## TASK INSTRUCTIONS
Leaving every picture out, repeat all of the entries below exactly.
== Segment start ==
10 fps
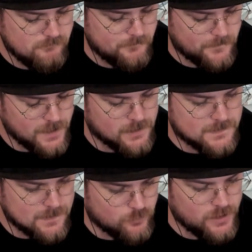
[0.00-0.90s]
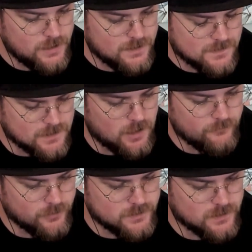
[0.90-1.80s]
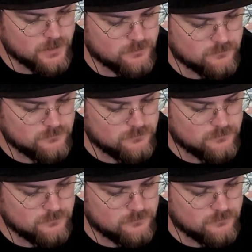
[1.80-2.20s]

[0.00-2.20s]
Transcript: They could Sabrina and stall for a turn.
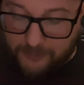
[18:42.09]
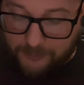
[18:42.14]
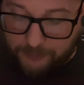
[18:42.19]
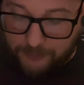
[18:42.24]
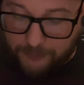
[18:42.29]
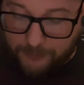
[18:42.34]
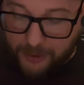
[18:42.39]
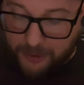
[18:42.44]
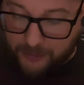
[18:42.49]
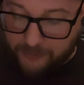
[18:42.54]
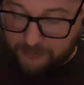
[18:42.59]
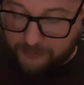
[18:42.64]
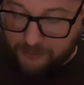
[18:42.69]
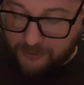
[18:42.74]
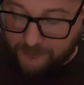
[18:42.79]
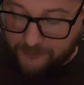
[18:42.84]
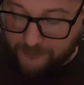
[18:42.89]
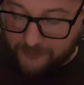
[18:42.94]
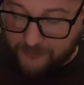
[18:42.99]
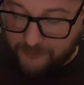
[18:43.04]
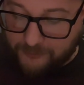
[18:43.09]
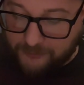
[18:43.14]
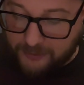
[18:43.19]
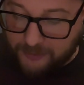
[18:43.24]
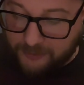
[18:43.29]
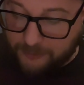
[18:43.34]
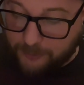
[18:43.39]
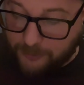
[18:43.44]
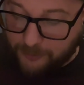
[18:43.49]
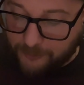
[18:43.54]
Once we polished off
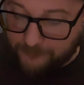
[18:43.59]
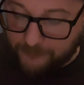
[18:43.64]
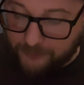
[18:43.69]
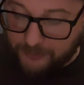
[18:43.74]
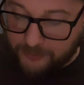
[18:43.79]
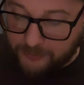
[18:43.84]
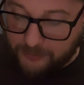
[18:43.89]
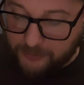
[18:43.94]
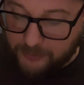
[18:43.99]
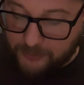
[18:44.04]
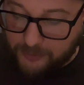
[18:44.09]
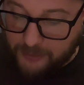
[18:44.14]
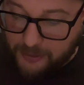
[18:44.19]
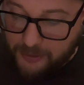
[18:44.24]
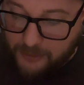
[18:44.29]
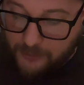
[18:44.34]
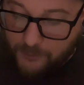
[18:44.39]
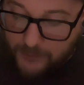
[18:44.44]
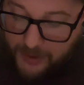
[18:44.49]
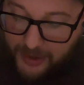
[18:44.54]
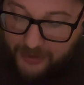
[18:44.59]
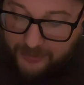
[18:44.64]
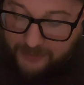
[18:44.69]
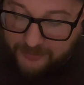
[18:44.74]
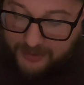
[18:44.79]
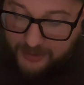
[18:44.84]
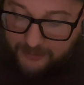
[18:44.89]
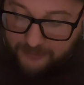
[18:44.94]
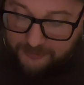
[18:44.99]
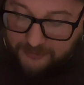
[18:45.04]
enough to get us both feeling good, we
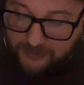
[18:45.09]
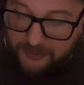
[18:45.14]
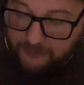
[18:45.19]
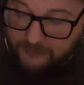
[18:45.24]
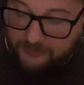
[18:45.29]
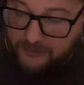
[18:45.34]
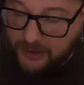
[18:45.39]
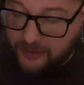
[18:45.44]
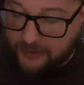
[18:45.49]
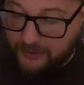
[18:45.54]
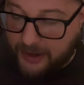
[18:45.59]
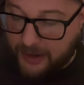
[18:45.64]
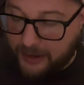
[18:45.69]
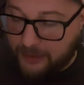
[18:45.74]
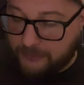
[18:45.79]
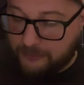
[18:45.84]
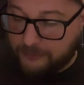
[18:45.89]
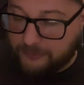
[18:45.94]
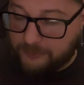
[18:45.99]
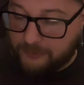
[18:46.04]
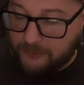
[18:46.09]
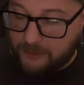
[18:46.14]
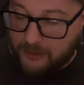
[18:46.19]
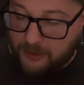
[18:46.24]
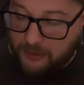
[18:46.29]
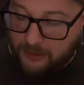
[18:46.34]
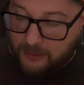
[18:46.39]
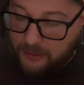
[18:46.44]
headed downstairs and out of the house.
== Segment end ==
## WRITTEN REPLY
10 fps
[0.00-0.90s]
[0.90-1.80s]
[1.80-2.20s]

[0.00-2.20s]
Transcript: They could Sabrina and stall for a turn.
[18:42.09]
[18:42.14]
[18:42.19]
[18:42.24]
[18:42.29]
[18:42.34]
[18:42.39]
[18:42.44]
[18:42.49]
[18:42.54]
[18:42.59]
[18:42.64]
[18:42.69]
[18:42.74]
[18:42.79]
[18:42.84]
[18:42.89]
[18:42.94]
[18:42.99]
[18:43.04]
[18:43.09]
[18:43.14]
[18:43.19]
[18:43.24]
[18:43.29]
[18:43.34]
[18:43.39]
[18:43.44]
[18:43.49]
[18:43.54]
Once we polished off
[18:43.59]
[18:43.64]
[18:43.69]
[18:43.74]
[18:43.79]
[18:43.84]
[18:43.89]
[18:43.94]
[18:43.99]
[18:44.04]
[18:44.09]
[18:44.14]
[18:44.19]
[18:44.24]
[18:44.29]
[18:44.34]
[18:44.39]
[18:44.44]
[18:44.49]
[18:44.54]
[18:44.59]
[18:44.64]
[18:44.69]
[18:44.74]
[18:44.79]
[18:44.84]
[18:44.89]
[18:44.94]
[18:44.99]
[18:45.04]
enough to get us both feeling good, we
[18:45.09]
[18:45.14]
[18:45.19]
[18:45.24]
[18:45.29]
[18:45.34]
[18:45.39]
[18:45.44]
[18:45.49]
[18:45.54]
[18:45.59]
[18:45.64]
[18:45.69]
[18:45.74]
[18:45.79]
[18:45.84]
[18:45.89]
[18:45.94]
[18:45.99]
[18:46.04]
[18:46.09]
[18:46.14]
[18:46.19]
[18:46.24]
[18:46.29]
[18:46.34]
[18:46.39]
[18:46.44]
headed downstairs and out of the house.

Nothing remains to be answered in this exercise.